[What you are asked to do] Each entry is to be retyped without alteration, and no picture is to be included.

[Data for this task]
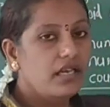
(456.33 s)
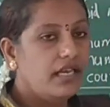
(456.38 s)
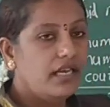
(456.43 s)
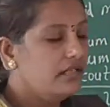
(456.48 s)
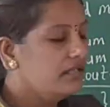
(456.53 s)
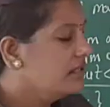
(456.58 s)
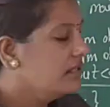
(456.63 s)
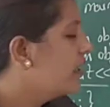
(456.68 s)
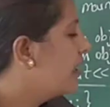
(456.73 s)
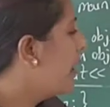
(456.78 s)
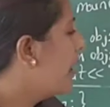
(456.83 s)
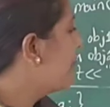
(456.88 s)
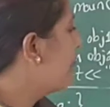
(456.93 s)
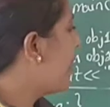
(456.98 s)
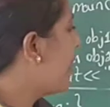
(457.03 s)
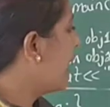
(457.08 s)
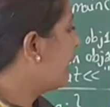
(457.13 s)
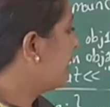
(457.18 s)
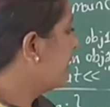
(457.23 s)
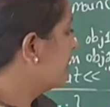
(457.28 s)
in
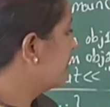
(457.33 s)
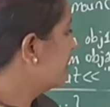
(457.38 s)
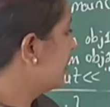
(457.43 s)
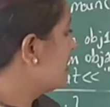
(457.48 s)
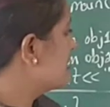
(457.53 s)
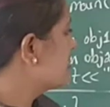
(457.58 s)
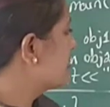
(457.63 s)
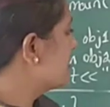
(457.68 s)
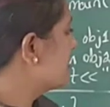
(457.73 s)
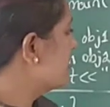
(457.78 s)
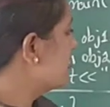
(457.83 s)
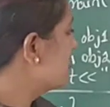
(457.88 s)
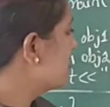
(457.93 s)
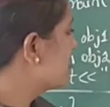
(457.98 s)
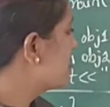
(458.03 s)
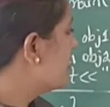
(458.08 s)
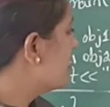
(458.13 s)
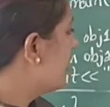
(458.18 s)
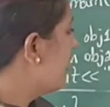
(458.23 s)
parentheses,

[Answer box]
(456.33 s)
(456.38 s)
(456.43 s)
(456.48 s)
(456.53 s)
(456.58 s)
(456.63 s)
(456.68 s)
(456.73 s)
(456.78 s)
(456.83 s)
(456.88 s)
(456.93 s)
(456.98 s)
(457.03 s)
(457.08 s)
(457.13 s)
(457.18 s)
(457.23 s)
(457.28 s)
in
(457.33 s)
(457.38 s)
(457.43 s)
(457.48 s)
(457.53 s)
(457.58 s)
(457.63 s)
(457.68 s)
(457.73 s)
(457.78 s)
(457.83 s)
(457.88 s)
(457.93 s)
(457.98 s)
(458.03 s)
(458.08 s)
(458.13 s)
(458.18 s)
(458.23 s)
parentheses,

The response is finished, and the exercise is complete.